In all but four countries, the employment rates for the population between the ages of 20-64 have increased. Three of the four countries where the rate has dropped – Cyprus, Spain and Greece – were some of the most heavily impacted during the Eurozone debt crisis, while the fourth – Denmark – despite the decrease, is still the country with the seventh highest employment rate in the EU in 2018. It should be noted though that 2018 saw growth in employment rates in every single EU country; had comparator figures for 2017 been used, decreases in the employment rate (as compared to 2008) would have also be seen in Croatia, Finland, Ireland, Italy and Latvia, as well as the four countries previously mentioned.
The bottom line, though, is that even at a cursory level, it is fair to say that for much of the EU, it has taken almost 10 years for employment to recover from the start of the crises in 2008.
Interestingly, an examination of tax wedge data from the OECD – from 2008 to 2017, covering 22 EU countries (excluding Bulgaria, Croatia, Cyprus, Greece, Malta and Romania) – provides only a limited correlation to employment growth. The OECD defines the tax wedge as the ratio between the amount of taxes paid by an average single worker (a single person at 100% of average earnings) without children and the corresponding total labour cost for the employer. The average tax wedge measures the extent to which tax on labour income discourages employment and is measured in percentage of labour cost.
For the period of 2008 to 2017, the average tax wedge for the 22 EU countries covered declined by 0.26% corresponding to an average increase in employment of 1.26% over the same period for the same countries. However, for individual countries there are some interesting examples thrown up. In Denmark, for example, the tax wedge decreased by 2.62% but the employment rate had dropped by 2.8% (2008-2017), though this had moderated to a 1.5% reduction in employment, according to Eurostat 2018 figures. In the UK, the tax wedge decreased by 1.87% (2008-17) with employment rates increasing by 3% (2017) and 3.5% (2018); in Sweden, which had a very similar tax wedge decrease of 1.89%, the corresponding increases were 1.4% and 2.2% respectively.
Questions can be asked as to how much the last ten years represent a ‘lost decade’, similar to that in Japan in the 1990s – clearly some countries are still far from fully recovered, with all the accompanying human tragedies and social costs. This is just a snapshot of various statistics that look at different aspects of EU countries performance compared to 2008 and clearly a straight-line transition from the earlier to the later set of figures is not what happened.
But these snapshots presented do provide some interesting points and demonstrate the long-lasting effects of the financial and debt crises post-2008. Employment rates have only (just about) recovered some ten years later. There have been some significant improvements in international competitiveness by individual European nations, offset by some others where competitiveness has dropped markedly.

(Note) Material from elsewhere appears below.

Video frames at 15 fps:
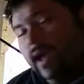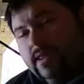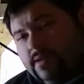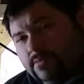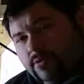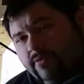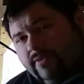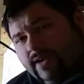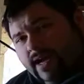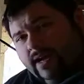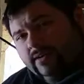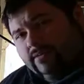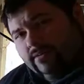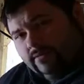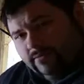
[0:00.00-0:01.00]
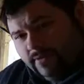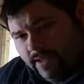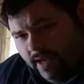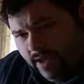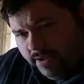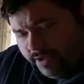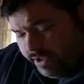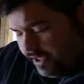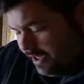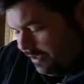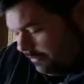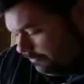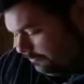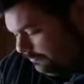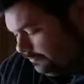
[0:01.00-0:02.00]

And then moving on for the health check,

Yet for all the newspaper headlines and political froth and protests about austerity in many countries, overall the state has continued to expand: spending is higher, revenue collection is higher, and government debt is higher in the majority of EU countries, indeed at considerably elevated levels in some. This prompts one further question: what happens the next time there is a major recession or financial crisis?
Matthew Edwards is an independent consultant and analyst based in Vienna. He gained his bachelor’s from the University of York and master’s degree from King’s College, London.